[BIC-announce] New course now available in Biomed Engineering and IPN for Winter 2013 : BMDE610 - Functional neuroimaging fusion - Registration is open
Christophe Grova
christophe.grova at mcgill.ca
Fri Nov 23 04:50:32 EST 2012
Dear all,
I am happy to announce you that my new graduate course BMDE610, entitled Functional neuroimaging fusion will be offered for the second time in Winter 2013 in Biomedical Engineering Dpt and IPN.
Here is the link to BME course list: http://www.mcgill.ca/bme/students/courses
where you can download the syllabus of the course:
http://www.mcgill.ca/bme/sites/mcgill.ca.bme/files/course_outline_bmde610.pdf
The course is now listed as an IPN course as well: http://www.mcgill.ca/ipn/courses#B610
Most of the lectures will be done by myself + few invited lecturers.

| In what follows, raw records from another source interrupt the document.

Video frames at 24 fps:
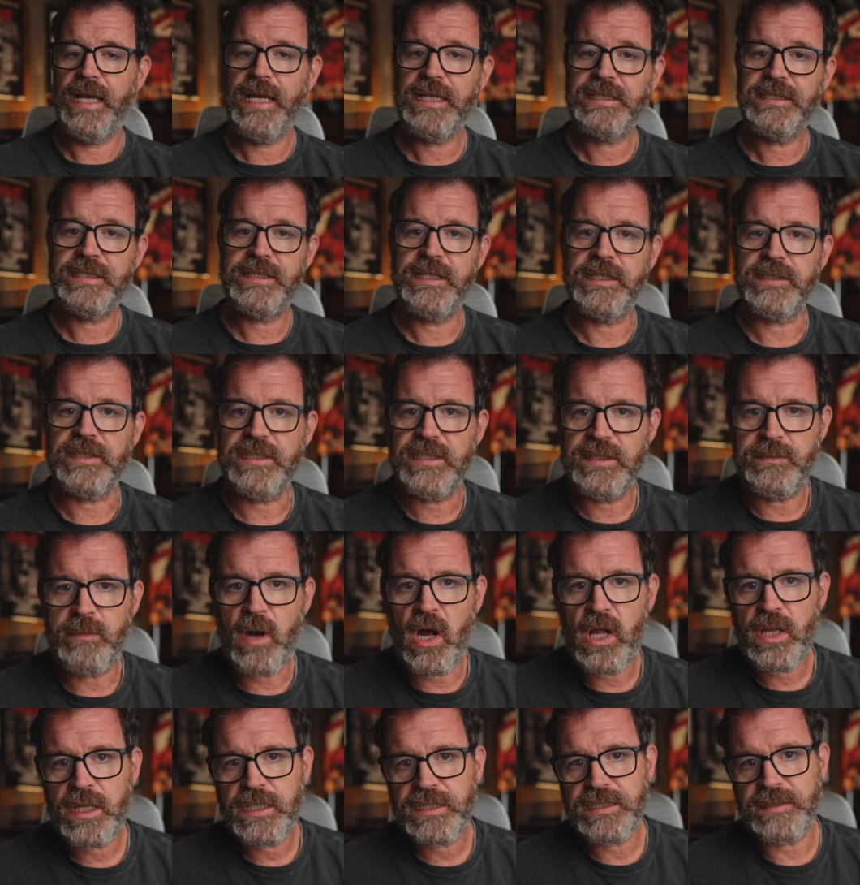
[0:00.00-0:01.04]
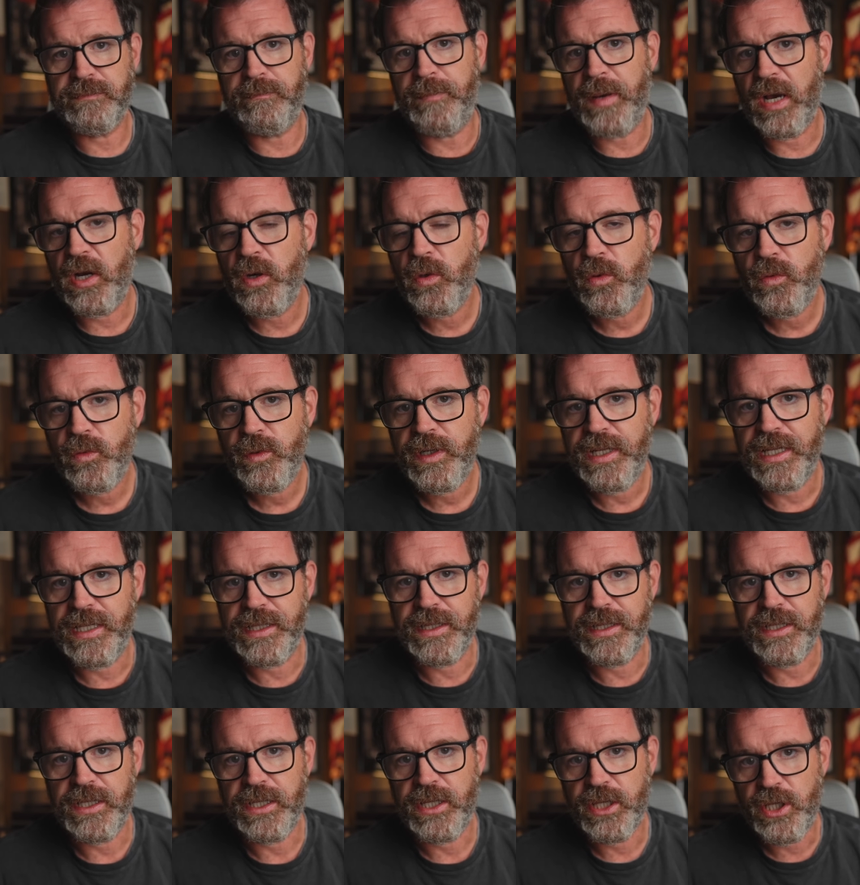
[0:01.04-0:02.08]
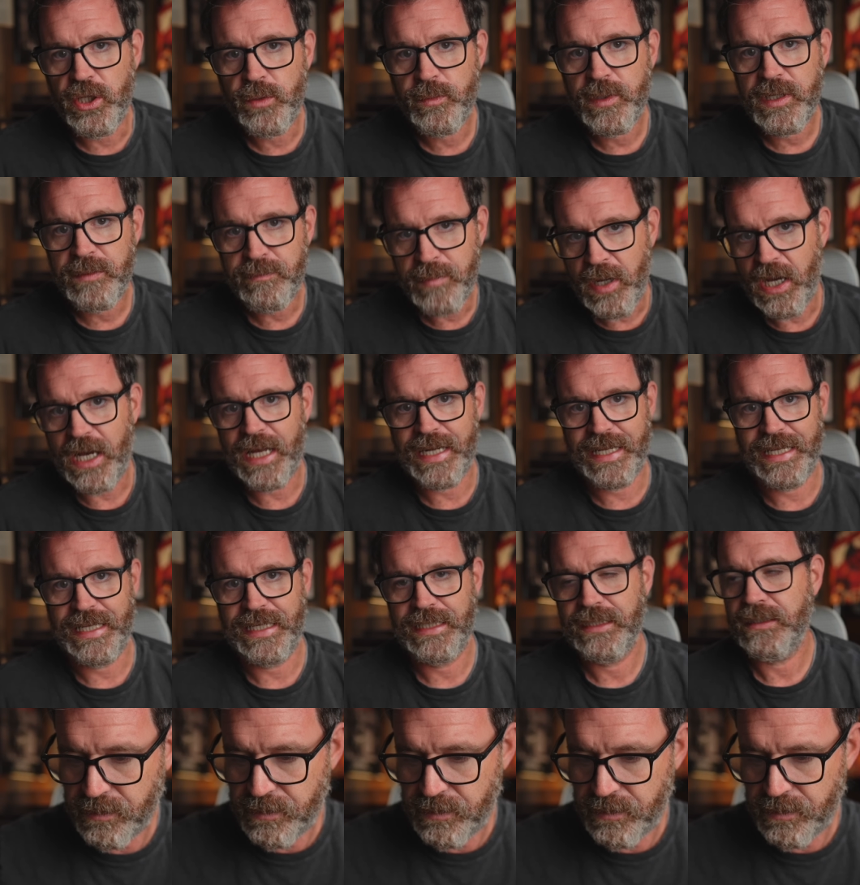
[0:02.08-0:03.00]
It's the smallest bone in the human body.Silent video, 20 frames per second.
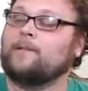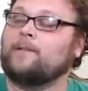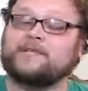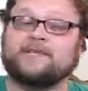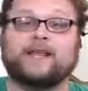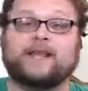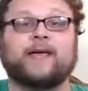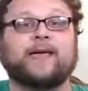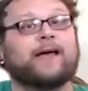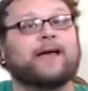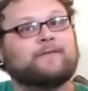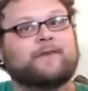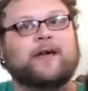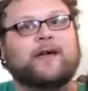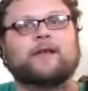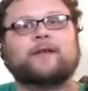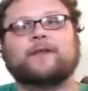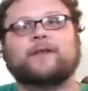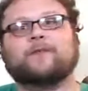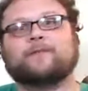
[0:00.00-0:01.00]
And today I've
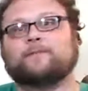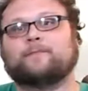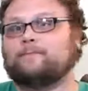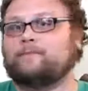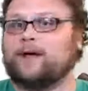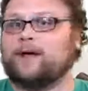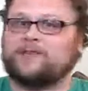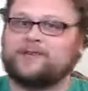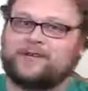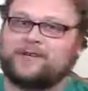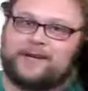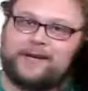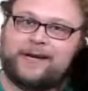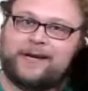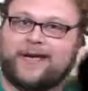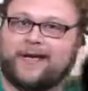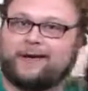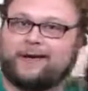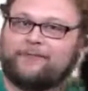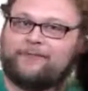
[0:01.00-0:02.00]
got another budget
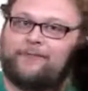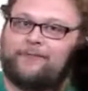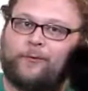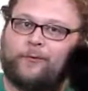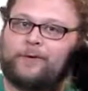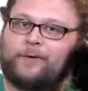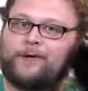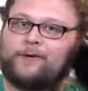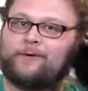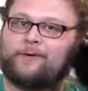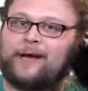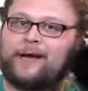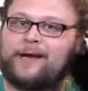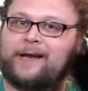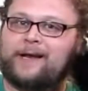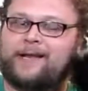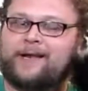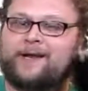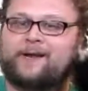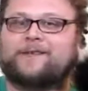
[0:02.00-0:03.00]
deck for you
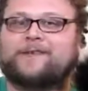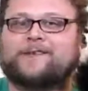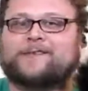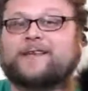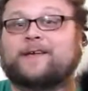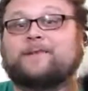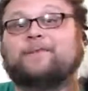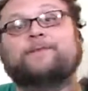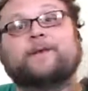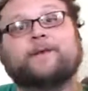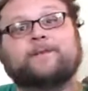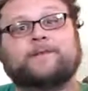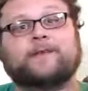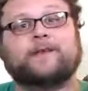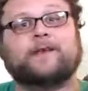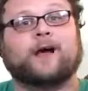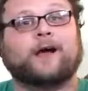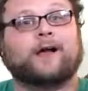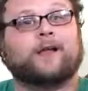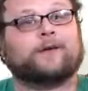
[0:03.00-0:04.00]
right here. This is a
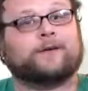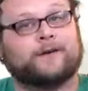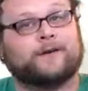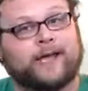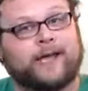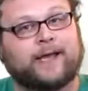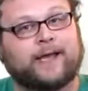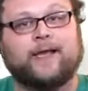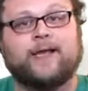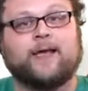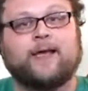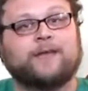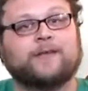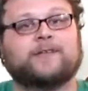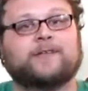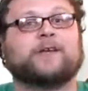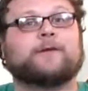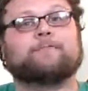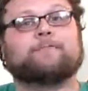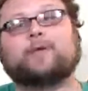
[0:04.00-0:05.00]
$50 deck
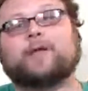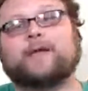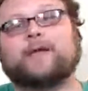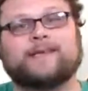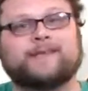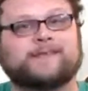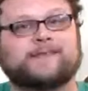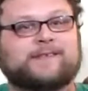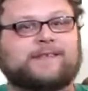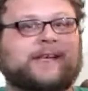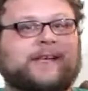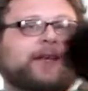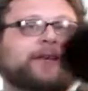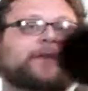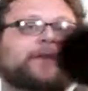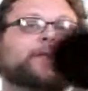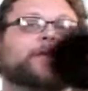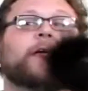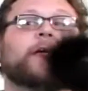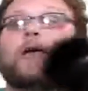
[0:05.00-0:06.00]
that you can play in
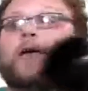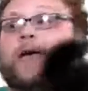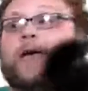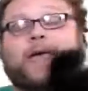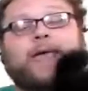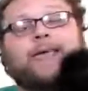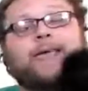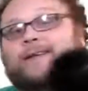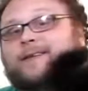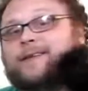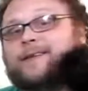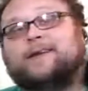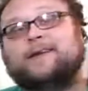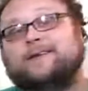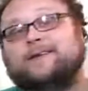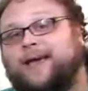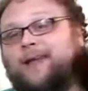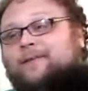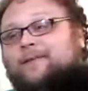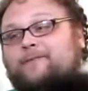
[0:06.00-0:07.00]
standard, and
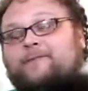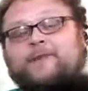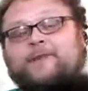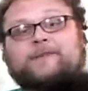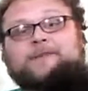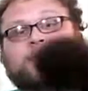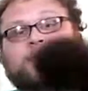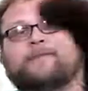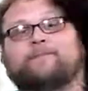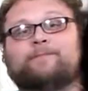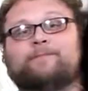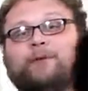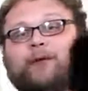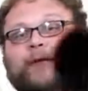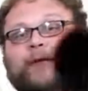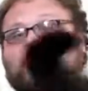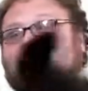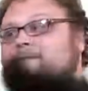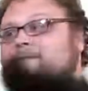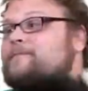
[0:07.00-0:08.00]
it kind of feels like
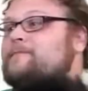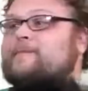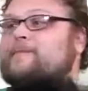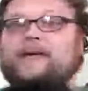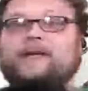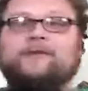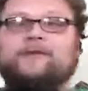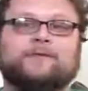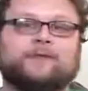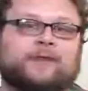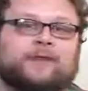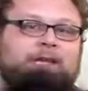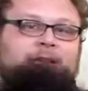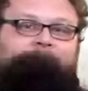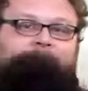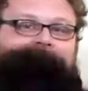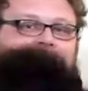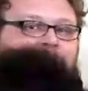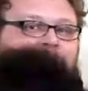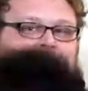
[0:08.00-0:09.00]
playing a major
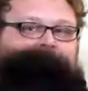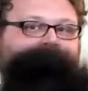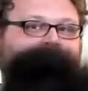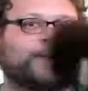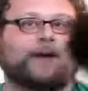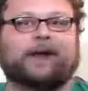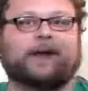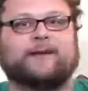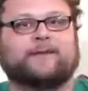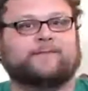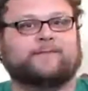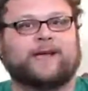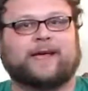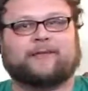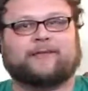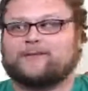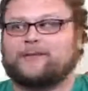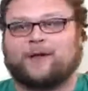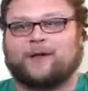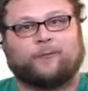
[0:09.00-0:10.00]
league competitive deck.
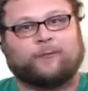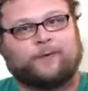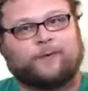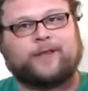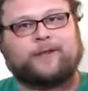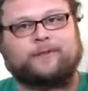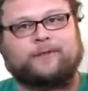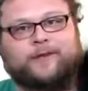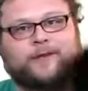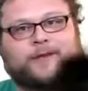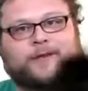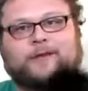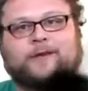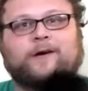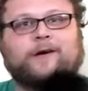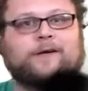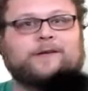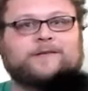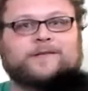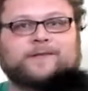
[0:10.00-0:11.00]
There's a lot of really, really good
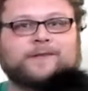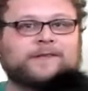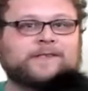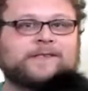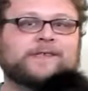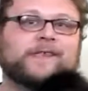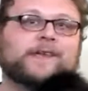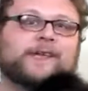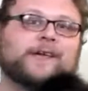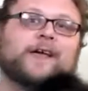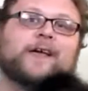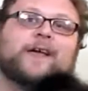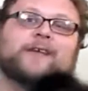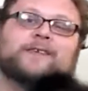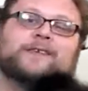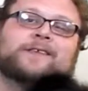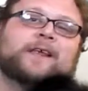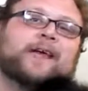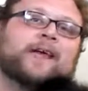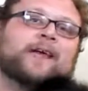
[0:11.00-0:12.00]
cards in this thing.
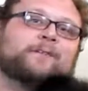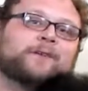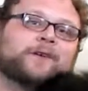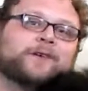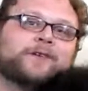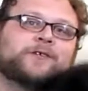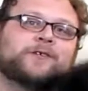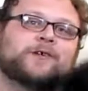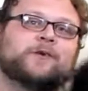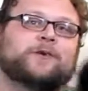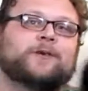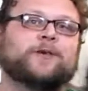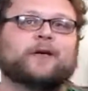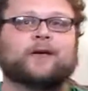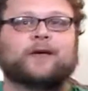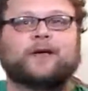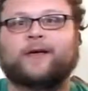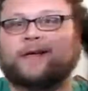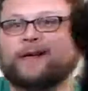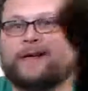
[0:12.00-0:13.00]
Today I'm going to show
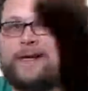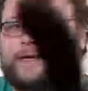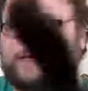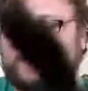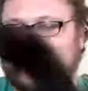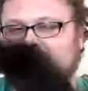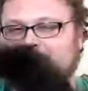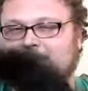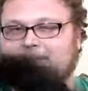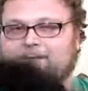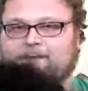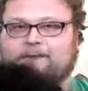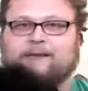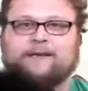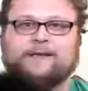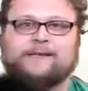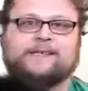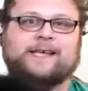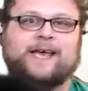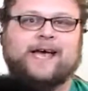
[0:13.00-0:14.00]
you Death
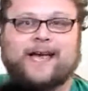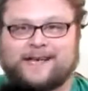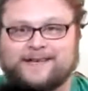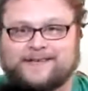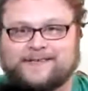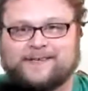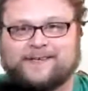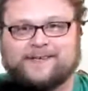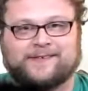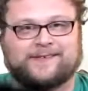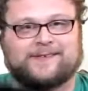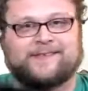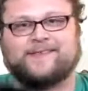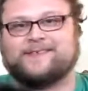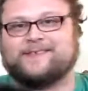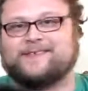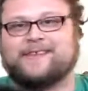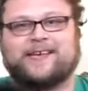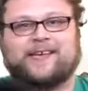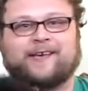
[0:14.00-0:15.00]
and Taxes.
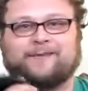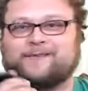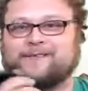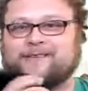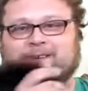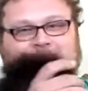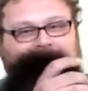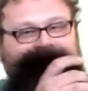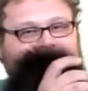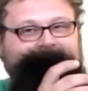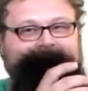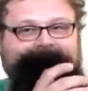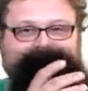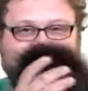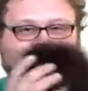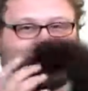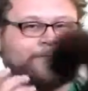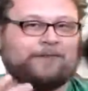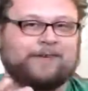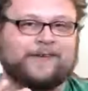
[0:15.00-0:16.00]
His tail is like right here
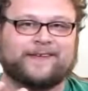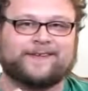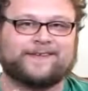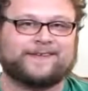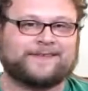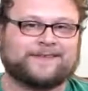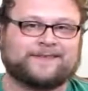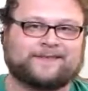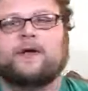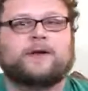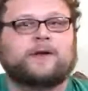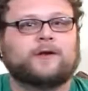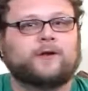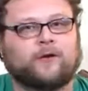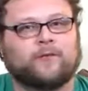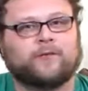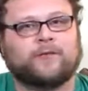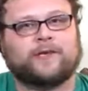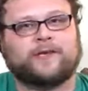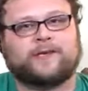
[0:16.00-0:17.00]
in my face.
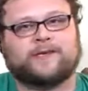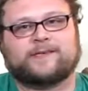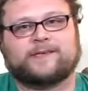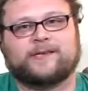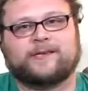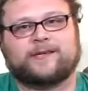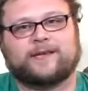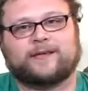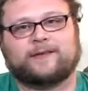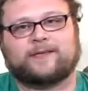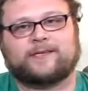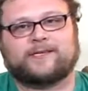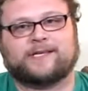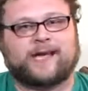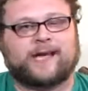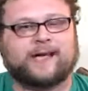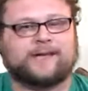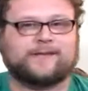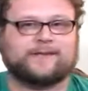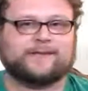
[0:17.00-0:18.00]
Normally you see Death and
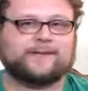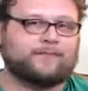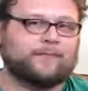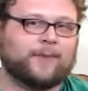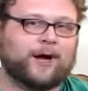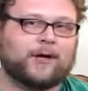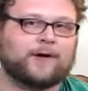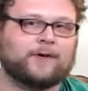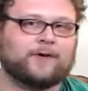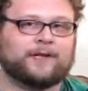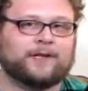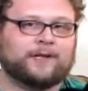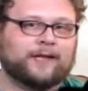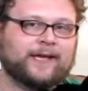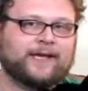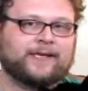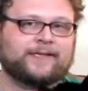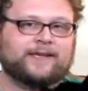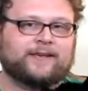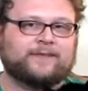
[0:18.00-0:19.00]
Taxes in Modern and
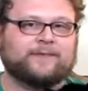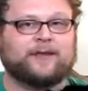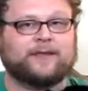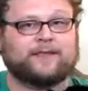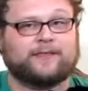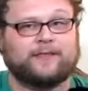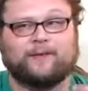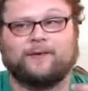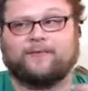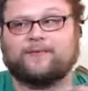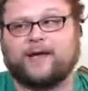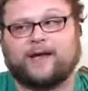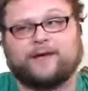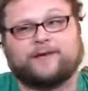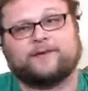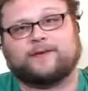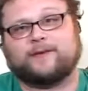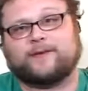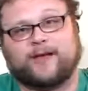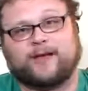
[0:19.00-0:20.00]
Legacy, but I think we've
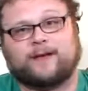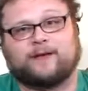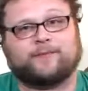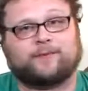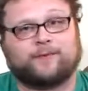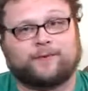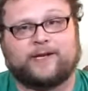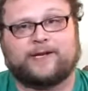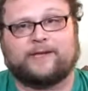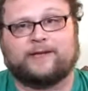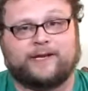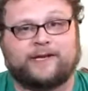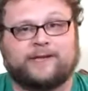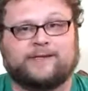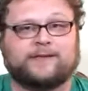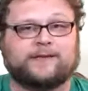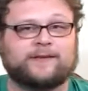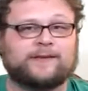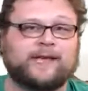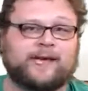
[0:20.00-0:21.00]
actually got a pretty
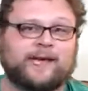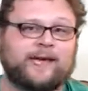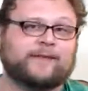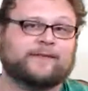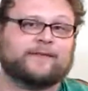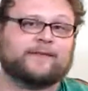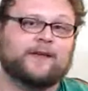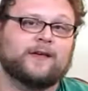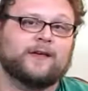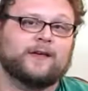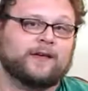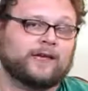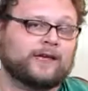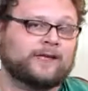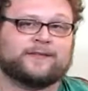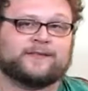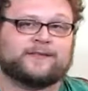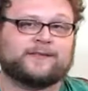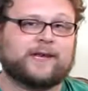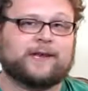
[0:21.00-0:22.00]
decent case
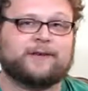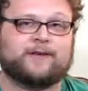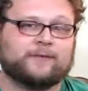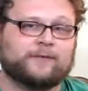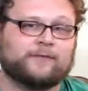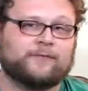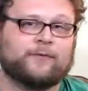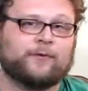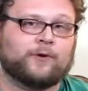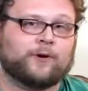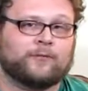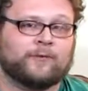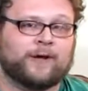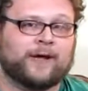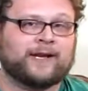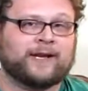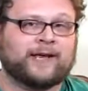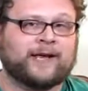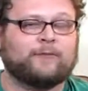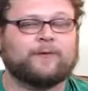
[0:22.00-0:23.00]
in Standard for it
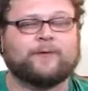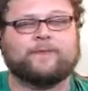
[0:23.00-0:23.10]
right now.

Registration is now open on Minerva !
Course description:
BMDE610: Biomedical engineering: Multimodal data fusion of electrophysiology and functional neuroimaging data, including: detailed description of source localization methods for Electro- and MagnetoEncephaloGraphy data, analysis of brain hemodynamic activity through simultaneous recordings with electrophysiology, analysis and reconstruction of Near Infra-RedSpectroscopydata, modelling of the neurovascular coupling, validation methodology.
Key words : EEG/ MEG , source localization, fMRI, NIRS, statistical analysis, GLM, deconvolution, neurovacular coupling, multimodal fusion
Objectives of the course:
The main objectives of this new course BMED 610 is to address specific issues related to data fusion of functional neuroimaging data. The lecture will first adress in details the issue of performing source localization from Electro-EncephaloGraphy EEG and Magneto-EncephaloGraphy MEG data, reviewing in details most of the available methods.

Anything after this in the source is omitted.